The Nicklaus name has great cachet in the golf world.

So does the name Latshaw in that corner of the golf world where grass is manicured to a standard that dinner can be served on it without a tablecloth.

For more than 30 years, Paul R. Latshaw cared for courses that hosted nine major championships on the PGA and senior tours: Augusta National, Oakmont, Congressional and Winged Foot. Now a self-employed consultant in his field, he retains a stature as the grand ayatollah of golf course superintendents.

"No one has done as many (majors) as he has, and when you look at the courses and the profiles of the places he's worked, he's never taken a path of least resistance," said Latshaw's son, Paul B.

"A good superintendent can always go to a different golf course and come up with an agronomic program to change things around."

Like father, like son?

That's the hope of Jack Nicklaus and members of Muirfield Village Golf Club.

The younger Latshaw, 38, was hired as course superintendent last August, one week after he had shepherded Oak Hill Country Club in Rochester, N.Y., through the PGA Championship and received rave reviews from players for the condition of the course during the heat of summer.

Meanwhile, many greens at Muirfield Village were struggling to survive in places because of underdeveloped root systems, only one year after they had been rebuilt.

Latshaw was hired to nurse them to health, a long-term process that will have a short-term spotlight on it this week. Practice rounds for the 29th Memorial Tournament begin today. The first round is Thursday.

"It's a fine line where we've got to have them because part of the history and tradition of this tournament is to have fast greens," Latshaw said. "But we want to have fast greens and also try to have healthy greens and have something for the membership in the summer.

"I'm hoping that maybe our speeds aren't what they were last year and in years past. . . . But when tournament time comes, it's whatever Mr. Nicklaus wants for the tournament."

The greens, rebuilt after the 2002 Memorial, were not a problem during the tournament last year. Stressed from being cut short that week to promote speed, however, many later became unhealthy and even bare in spots because of insufficient sunlight and air circulation during a wetter-than-normal summer.

Latshaw diagnosed what he believed was the cause the first time he toured the course with Nicklaus on Aug. 23. It was one he was familiar with from years of assisting his father and as head superintendent at Oak Hill and, before that, Merion near Philadelphia.

Muirfield Village, now 30 years old, was overgrown with trees, especially around most greens. That prevented the sensitive bent grass from getting the amount of sunlight it needs during the growing season.

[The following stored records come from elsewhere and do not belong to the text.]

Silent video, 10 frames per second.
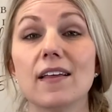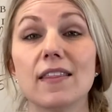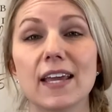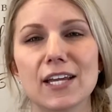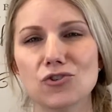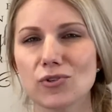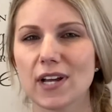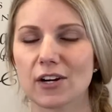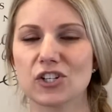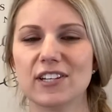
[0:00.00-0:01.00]
The
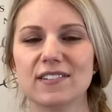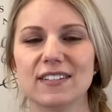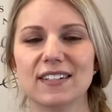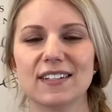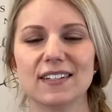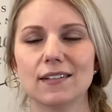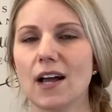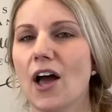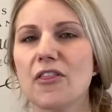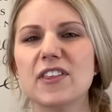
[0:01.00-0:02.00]
introduction.
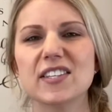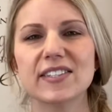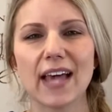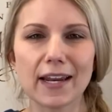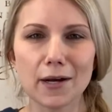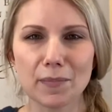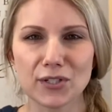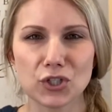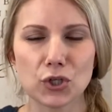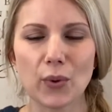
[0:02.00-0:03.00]
The setup
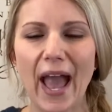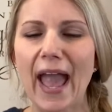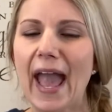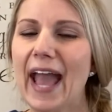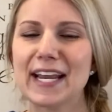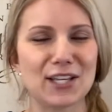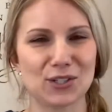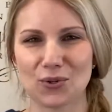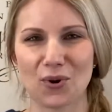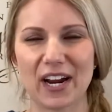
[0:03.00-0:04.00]
to any
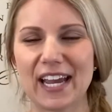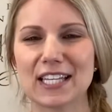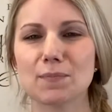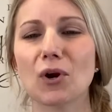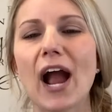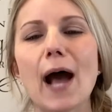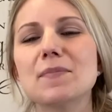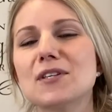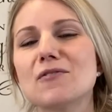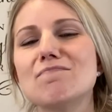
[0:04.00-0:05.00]
story is perhaps
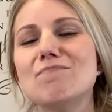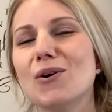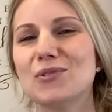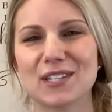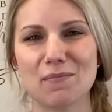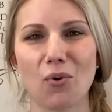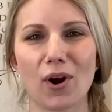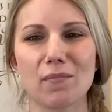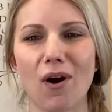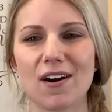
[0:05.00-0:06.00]
the most
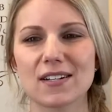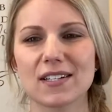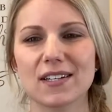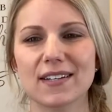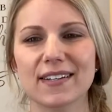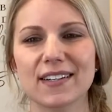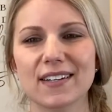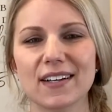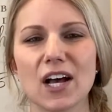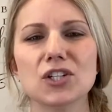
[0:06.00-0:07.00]
important part.
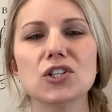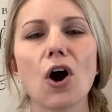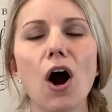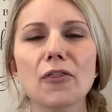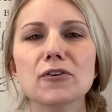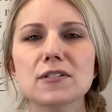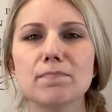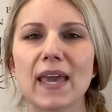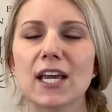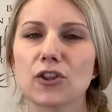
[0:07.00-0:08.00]
Do the authors
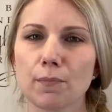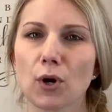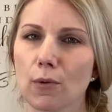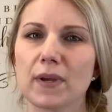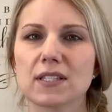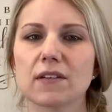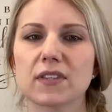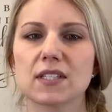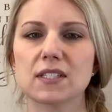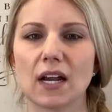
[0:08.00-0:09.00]
make the purpose of
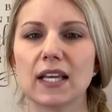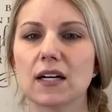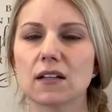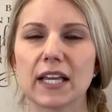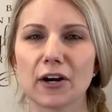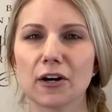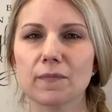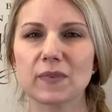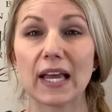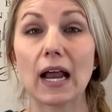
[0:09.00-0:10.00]
the study clear
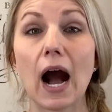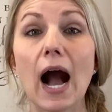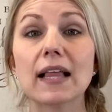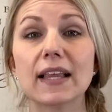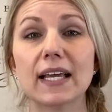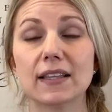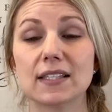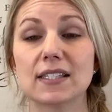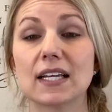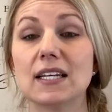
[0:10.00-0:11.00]
and highlight the
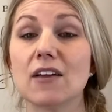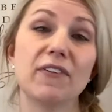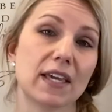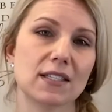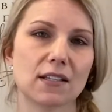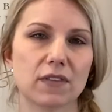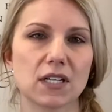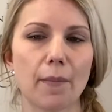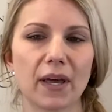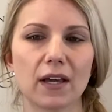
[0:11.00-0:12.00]
significance of the
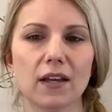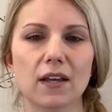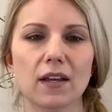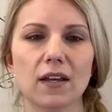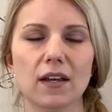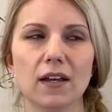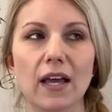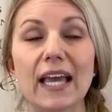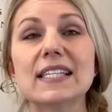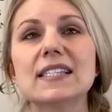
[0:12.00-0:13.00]
topic?
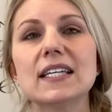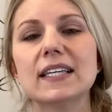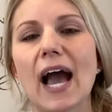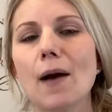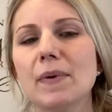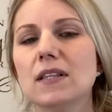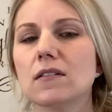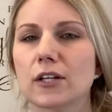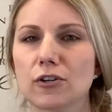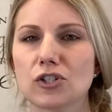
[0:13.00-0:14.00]
Is the gap in the
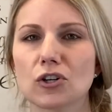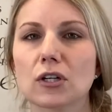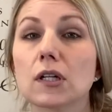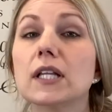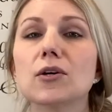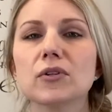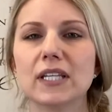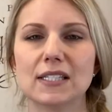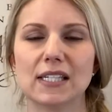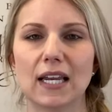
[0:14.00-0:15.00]
literature
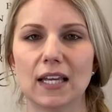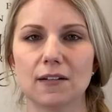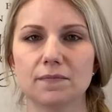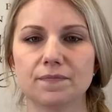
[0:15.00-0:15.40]
clearly stated?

The solution Latshaw persuaded Nicklaus and club members to undertake was a pruning and removal program that Oak Hill had done for three years before hosting the PGA.

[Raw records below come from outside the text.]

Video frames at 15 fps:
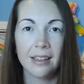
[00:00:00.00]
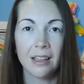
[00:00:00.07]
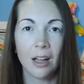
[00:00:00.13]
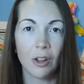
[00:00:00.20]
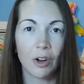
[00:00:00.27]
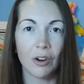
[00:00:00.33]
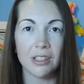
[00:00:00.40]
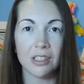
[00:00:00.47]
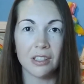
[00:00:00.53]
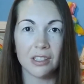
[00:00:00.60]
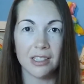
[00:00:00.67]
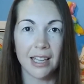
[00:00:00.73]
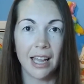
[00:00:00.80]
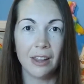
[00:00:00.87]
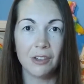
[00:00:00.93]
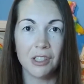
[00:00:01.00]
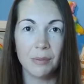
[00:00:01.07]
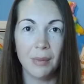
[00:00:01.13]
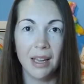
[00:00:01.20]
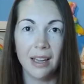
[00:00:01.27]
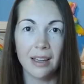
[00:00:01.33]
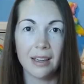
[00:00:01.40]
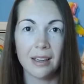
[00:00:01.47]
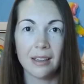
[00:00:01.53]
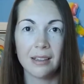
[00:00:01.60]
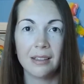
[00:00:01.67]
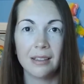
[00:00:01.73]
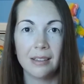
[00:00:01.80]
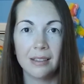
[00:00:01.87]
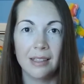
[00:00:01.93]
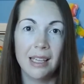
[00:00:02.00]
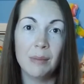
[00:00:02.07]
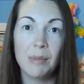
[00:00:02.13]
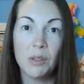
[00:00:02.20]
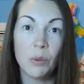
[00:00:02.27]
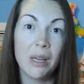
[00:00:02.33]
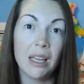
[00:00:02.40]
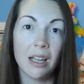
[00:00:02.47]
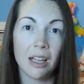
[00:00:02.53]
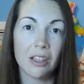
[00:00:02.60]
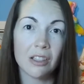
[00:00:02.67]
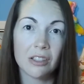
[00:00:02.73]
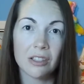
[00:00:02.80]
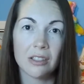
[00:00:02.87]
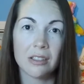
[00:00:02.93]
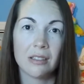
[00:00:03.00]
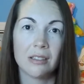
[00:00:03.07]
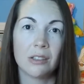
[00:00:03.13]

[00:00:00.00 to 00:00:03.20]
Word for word: color crystals together to make the in-between colors.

Muirfield Village hired a firm that uses a computer software program to calculate the number of hours in a day sunlight reaches the greens at different times of the year. The program identifies which trees are most impeding greens from receiving the amount of light they needed. Nicklaus said 300 to 400 trees were removed as a result.

"When you come into a new job, you want to make sure you're documenting because (projects such as this are) an emotional thing," Latshaw said. "People don't like to do tree work. But it needs to be done . . . and (the technology) takes the emotion out of it. It's quantitative. These are the goals we have to meet if we choose to have good greens."

The project was not cheap. The company, ArborCom Technologies, charges a reported $3,000 fee per green. Muirfield Village had the study performed on 11 greens. Trees around them, six other greens and in other areas such as the right side of the No. 5 fairway, were pruned or removed to let more air and light in. A large, diseased tree that stood sentry left of the 18th green since the course opened also was removed, for safety reasons, and another near the 17th green because Nicklaus thought it unfairly interfered with approach shots from the right side of the fairway.

"I'm very pleased with the results I'm seeing at this point," Nicklaus said.

Latshaw expects the benefits to be better yet by next year.

"We lost a lot of our fall opportunity to grow grass (last year) because I got here Sept. 13, we didn't start doing tree work until probably October and we didn't finish until the dead of winter," he said. "Sometimes you don't see the benefits for a year because you need a full growing cycle."

He showed a photo comparing grass roots on the 18th green, historically the healthiest on the course because it is not shaded, and the 14th, which is. The roots on the 18th measured six pennies deep; the 14th, one.

"When you have the world's greatest golfers coming out here, you need to have fast greens," Latshaw said, "and to have fast greens, you've got to have a plant that's going to be able to withstand the stresses of what's going on -- the mowing heights, the frequency (of mowing).

"Tournament grass is usually not real healthy grass because you're stressing the heck out of it. So for it to be stressed, it needs to be healthy."